(Records excerpted from a collection)

________________________

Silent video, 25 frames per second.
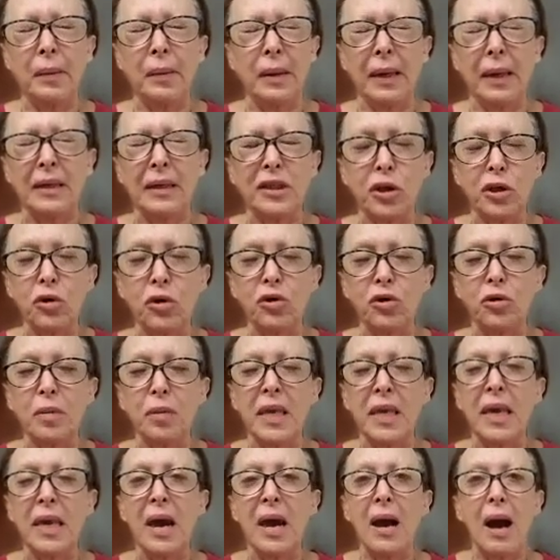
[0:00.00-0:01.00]
excuse me,
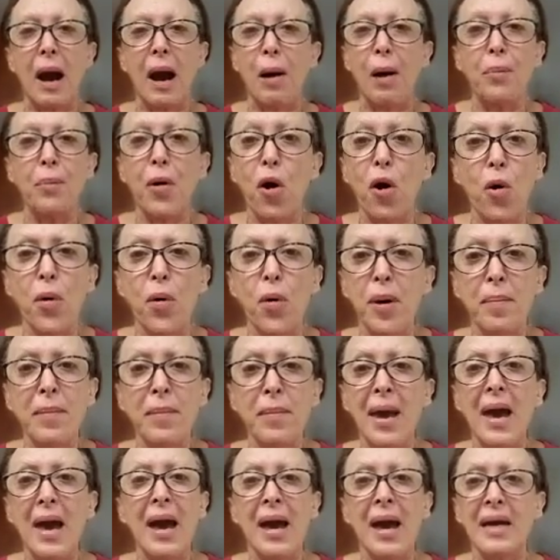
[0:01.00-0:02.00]
a poem
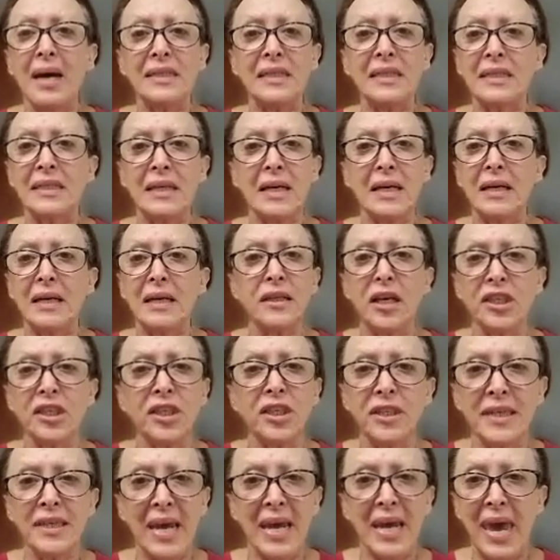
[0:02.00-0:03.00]

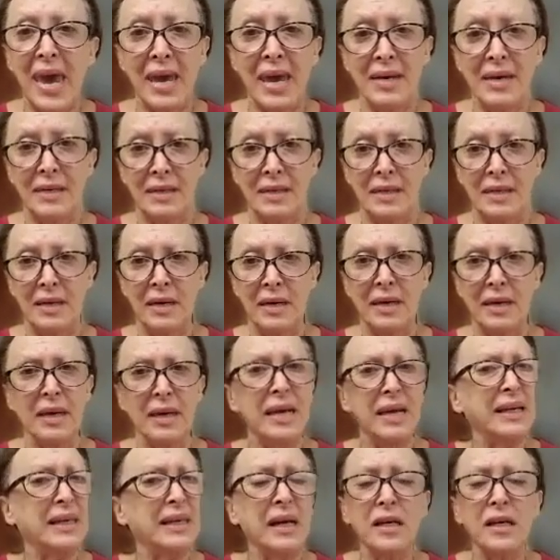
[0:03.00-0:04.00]
doesn't end.
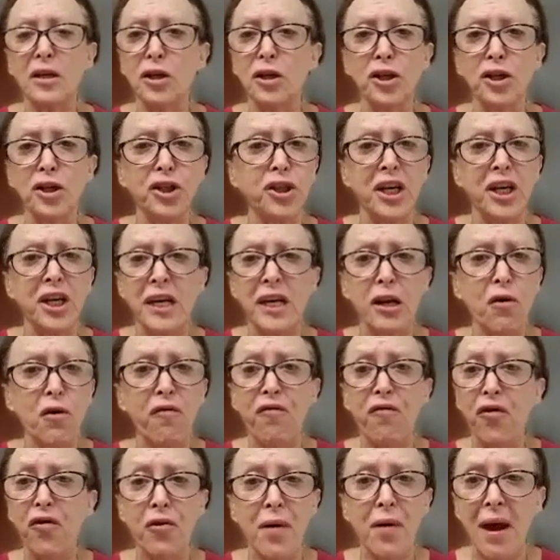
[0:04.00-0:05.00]
It can continue
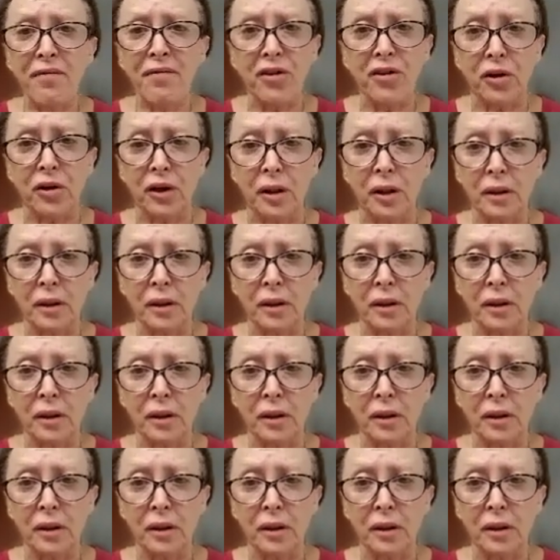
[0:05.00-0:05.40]
forever.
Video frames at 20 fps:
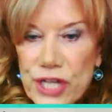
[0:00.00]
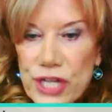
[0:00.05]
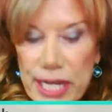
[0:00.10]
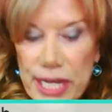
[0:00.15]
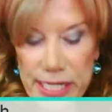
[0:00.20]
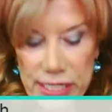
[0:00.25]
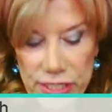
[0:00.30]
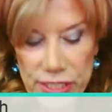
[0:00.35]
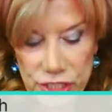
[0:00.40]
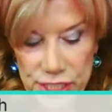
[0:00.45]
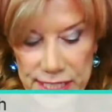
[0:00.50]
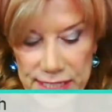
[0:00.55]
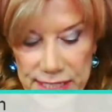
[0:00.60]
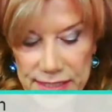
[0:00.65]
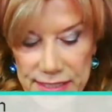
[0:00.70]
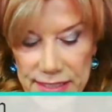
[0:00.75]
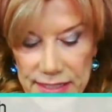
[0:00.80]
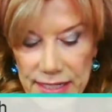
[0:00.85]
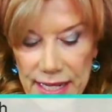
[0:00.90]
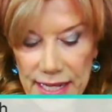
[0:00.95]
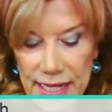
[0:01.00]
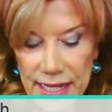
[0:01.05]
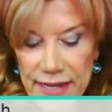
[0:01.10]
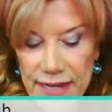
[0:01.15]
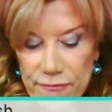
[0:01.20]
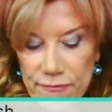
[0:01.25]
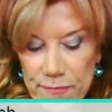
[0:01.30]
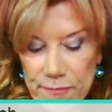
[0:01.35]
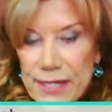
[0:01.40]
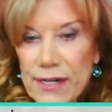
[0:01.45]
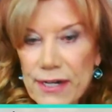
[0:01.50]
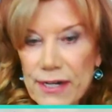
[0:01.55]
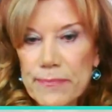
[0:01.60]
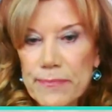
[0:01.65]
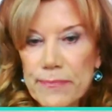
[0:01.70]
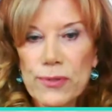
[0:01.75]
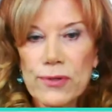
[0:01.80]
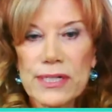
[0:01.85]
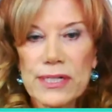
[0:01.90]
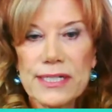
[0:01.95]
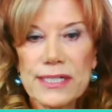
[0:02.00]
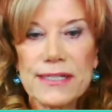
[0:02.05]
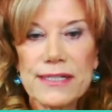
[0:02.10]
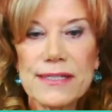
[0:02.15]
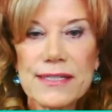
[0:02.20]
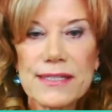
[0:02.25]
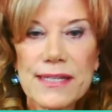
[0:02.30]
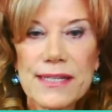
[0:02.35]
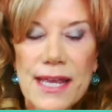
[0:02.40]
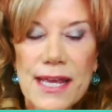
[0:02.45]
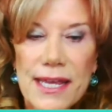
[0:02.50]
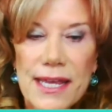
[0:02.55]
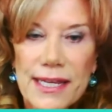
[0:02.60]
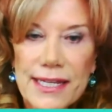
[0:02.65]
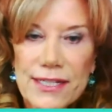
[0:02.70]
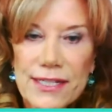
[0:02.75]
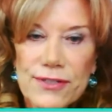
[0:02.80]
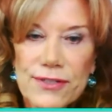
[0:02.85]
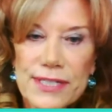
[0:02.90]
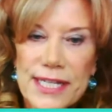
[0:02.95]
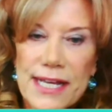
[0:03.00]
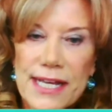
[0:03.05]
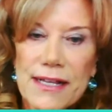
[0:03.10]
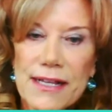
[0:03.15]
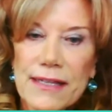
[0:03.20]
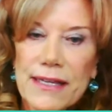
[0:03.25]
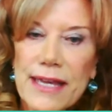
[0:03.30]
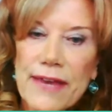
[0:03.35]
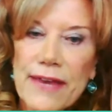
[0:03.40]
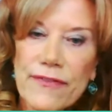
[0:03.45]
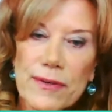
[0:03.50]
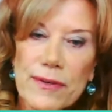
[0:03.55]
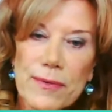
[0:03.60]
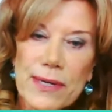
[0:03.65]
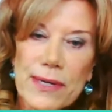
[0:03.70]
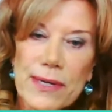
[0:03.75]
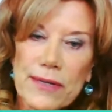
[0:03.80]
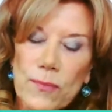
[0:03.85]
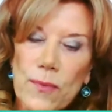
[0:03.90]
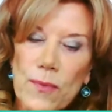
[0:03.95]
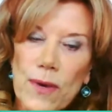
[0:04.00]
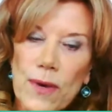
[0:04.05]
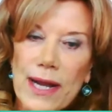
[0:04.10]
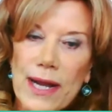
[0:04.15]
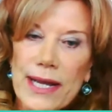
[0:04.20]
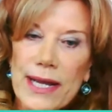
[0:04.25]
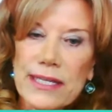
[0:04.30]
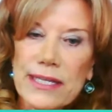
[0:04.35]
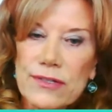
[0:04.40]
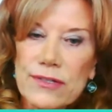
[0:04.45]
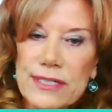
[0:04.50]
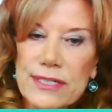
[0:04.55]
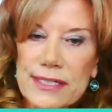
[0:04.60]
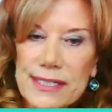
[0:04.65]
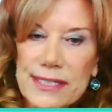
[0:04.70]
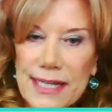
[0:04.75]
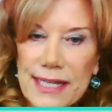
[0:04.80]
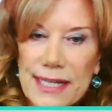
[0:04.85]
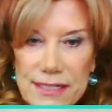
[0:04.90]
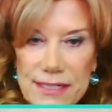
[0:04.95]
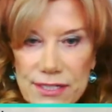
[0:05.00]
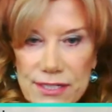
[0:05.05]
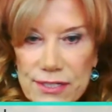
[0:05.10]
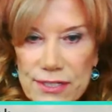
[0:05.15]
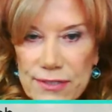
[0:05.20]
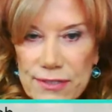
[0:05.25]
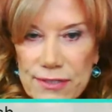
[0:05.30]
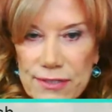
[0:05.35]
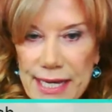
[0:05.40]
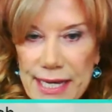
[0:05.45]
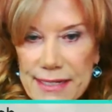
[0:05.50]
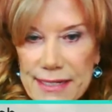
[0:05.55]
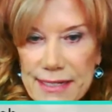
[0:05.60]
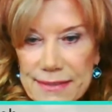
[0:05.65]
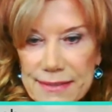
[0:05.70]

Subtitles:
changed it to Life Beyond Borders. Can you tell everyone why you decided to do that?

________________________

Exercise aim:
Print every line of the data exactly. Pictures do not belong in the copy.

Answer to this task:
Silent video, 25 frames per second.
[0:00.00-0:01.00]
excuse me,
[0:01.00-0:02.00]
a poem
[0:02.00-0:03.00]

[0:03.00-0:04.00]
doesn't end.
[0:04.00-0:05.00]
It can continue
[0:05.00-0:05.40]
forever.
Video frames at 20 fps:
[0:00.00]
[0:00.05]
[0:00.10]
[0:00.15]
[0:00.20]
[0:00.25]
[0:00.30]
[0:00.35]
[0:00.40]
[0:00.45]
[0:00.50]
[0:00.55]
[0:00.60]
[0:00.65]
[0:00.70]
[0:00.75]
[0:00.80]
[0:00.85]
[0:00.90]
[0:00.95]
[0:01.00]
[0:01.05]
[0:01.10]
[0:01.15]
[0:01.20]
[0:01.25]
[0:01.30]
[0:01.35]
[0:01.40]
[0:01.45]
[0:01.50]
[0:01.55]
[0:01.60]
[0:01.65]
[0:01.70]
[0:01.75]
[0:01.80]
[0:01.85]
[0:01.90]
[0:01.95]
[0:02.00]
[0:02.05]
[0:02.10]
[0:02.15]
[0:02.20]
[0:02.25]
[0:02.30]
[0:02.35]
[0:02.40]
[0:02.45]
[0:02.50]
[0:02.55]
[0:02.60]
[0:02.65]
[0:02.70]
[0:02.75]
[0:02.80]
[0:02.85]
[0:02.90]
[0:02.95]
[0:03.00]
[0:03.05]
[0:03.10]
[0:03.15]
[0:03.20]
[0:03.25]
[0:03.30]
[0:03.35]
[0:03.40]
[0:03.45]
[0:03.50]
[0:03.55]
[0:03.60]
[0:03.65]
[0:03.70]
[0:03.75]
[0:03.80]
[0:03.85]
[0:03.90]
[0:03.95]
[0:04.00]
[0:04.05]
[0:04.10]
[0:04.15]
[0:04.20]
[0:04.25]
[0:04.30]
[0:04.35]
[0:04.40]
[0:04.45]
[0:04.50]
[0:04.55]
[0:04.60]
[0:04.65]
[0:04.70]
[0:04.75]
[0:04.80]
[0:04.85]
[0:04.90]
[0:04.95]
[0:05.00]
[0:05.05]
[0:05.10]
[0:05.15]
[0:05.20]
[0:05.25]
[0:05.30]
[0:05.35]
[0:05.40]
[0:05.45]
[0:05.50]
[0:05.55]
[0:05.60]
[0:05.65]
[0:05.70]

Subtitles:
changed it to Life Beyond Borders. Can you tell everyone why you decided to do that?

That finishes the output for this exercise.